▸ Record excerpts:
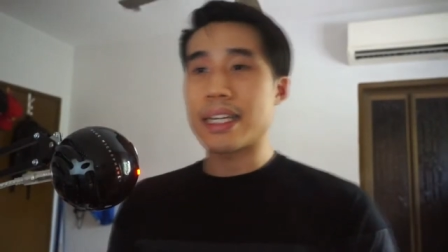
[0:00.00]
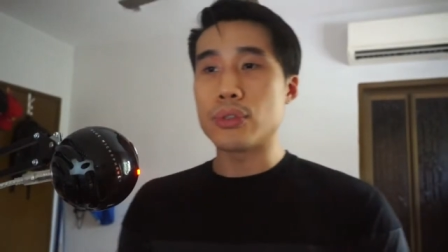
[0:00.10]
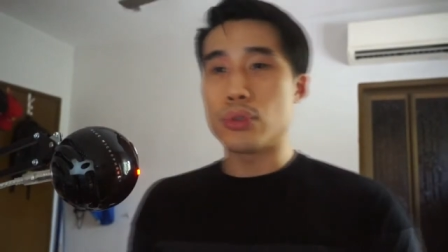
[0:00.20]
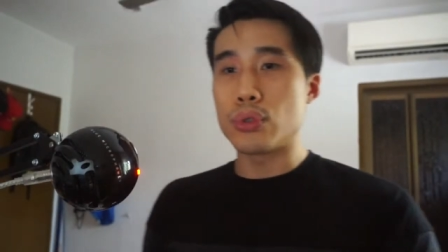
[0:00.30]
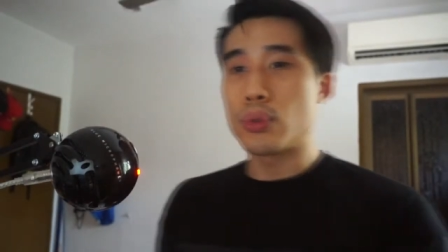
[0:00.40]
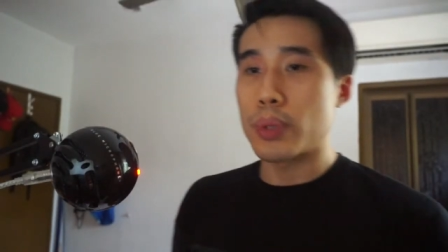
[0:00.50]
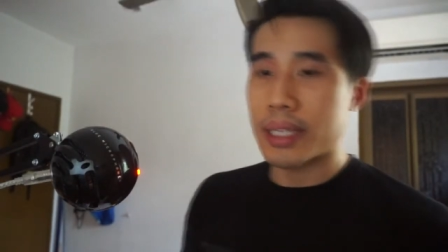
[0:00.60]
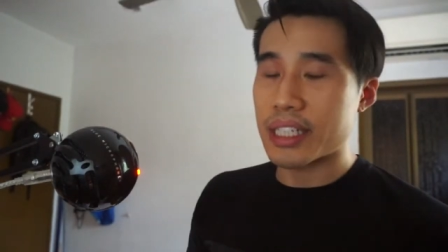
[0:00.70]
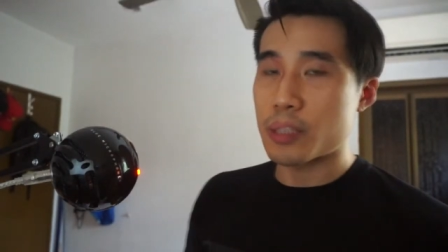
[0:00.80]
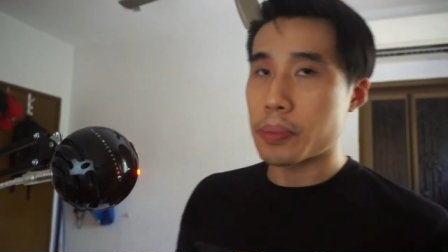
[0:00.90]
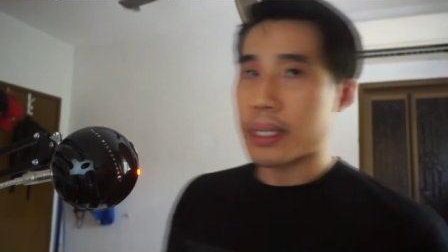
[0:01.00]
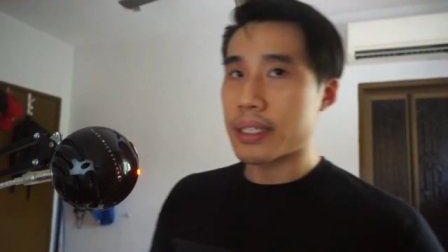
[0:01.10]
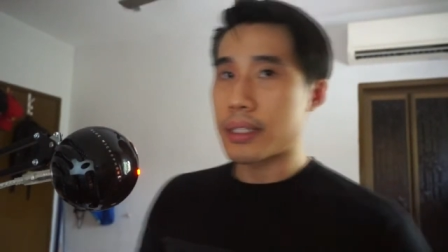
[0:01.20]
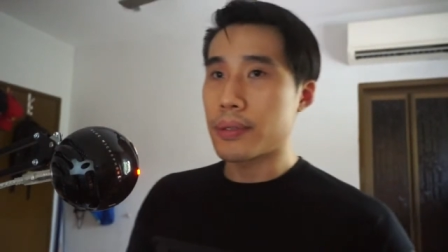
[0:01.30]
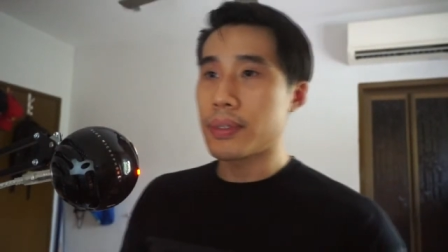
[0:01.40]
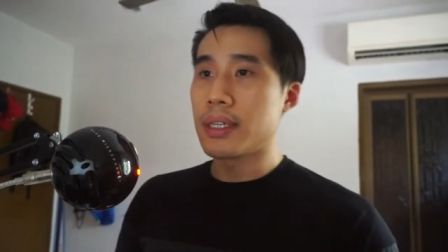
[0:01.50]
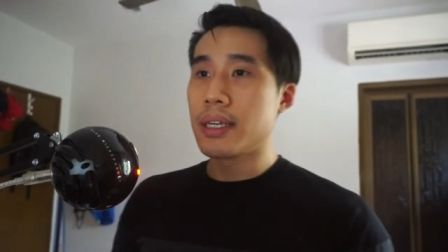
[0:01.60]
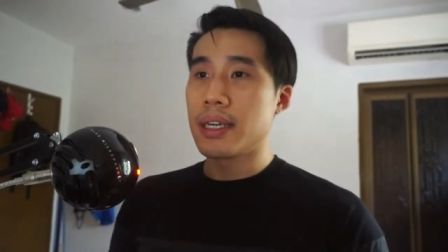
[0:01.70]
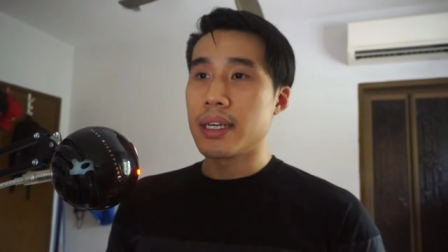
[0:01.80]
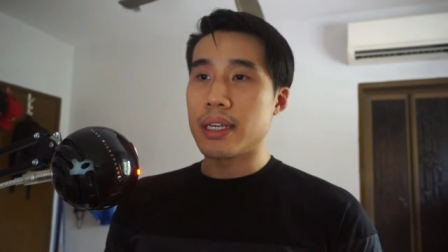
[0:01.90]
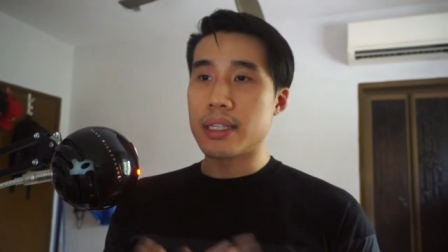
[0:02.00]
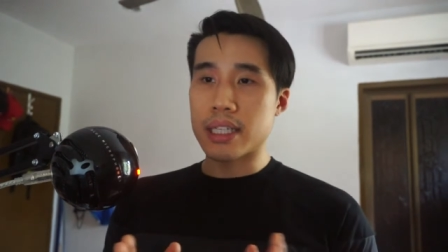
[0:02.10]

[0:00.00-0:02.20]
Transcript: I do when I spline it out is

▸ What you have to do:
What is needed is every record above printed exactly, with no pictures.

▸ Result of this task:
[0:00.00]
[0:00.10]
[0:00.20]
[0:00.30]
[0:00.40]
[0:00.50]
[0:00.60]
[0:00.70]
[0:00.80]
[0:00.90]
[0:01.00]
[0:01.10]
[0:01.20]
[0:01.30]
[0:01.40]
[0:01.50]
[0:01.60]
[0:01.70]
[0:01.80]
[0:01.90]
[0:02.00]
[0:02.10]

[0:00.00-0:02.20]
Transcript: I do when I spline it out is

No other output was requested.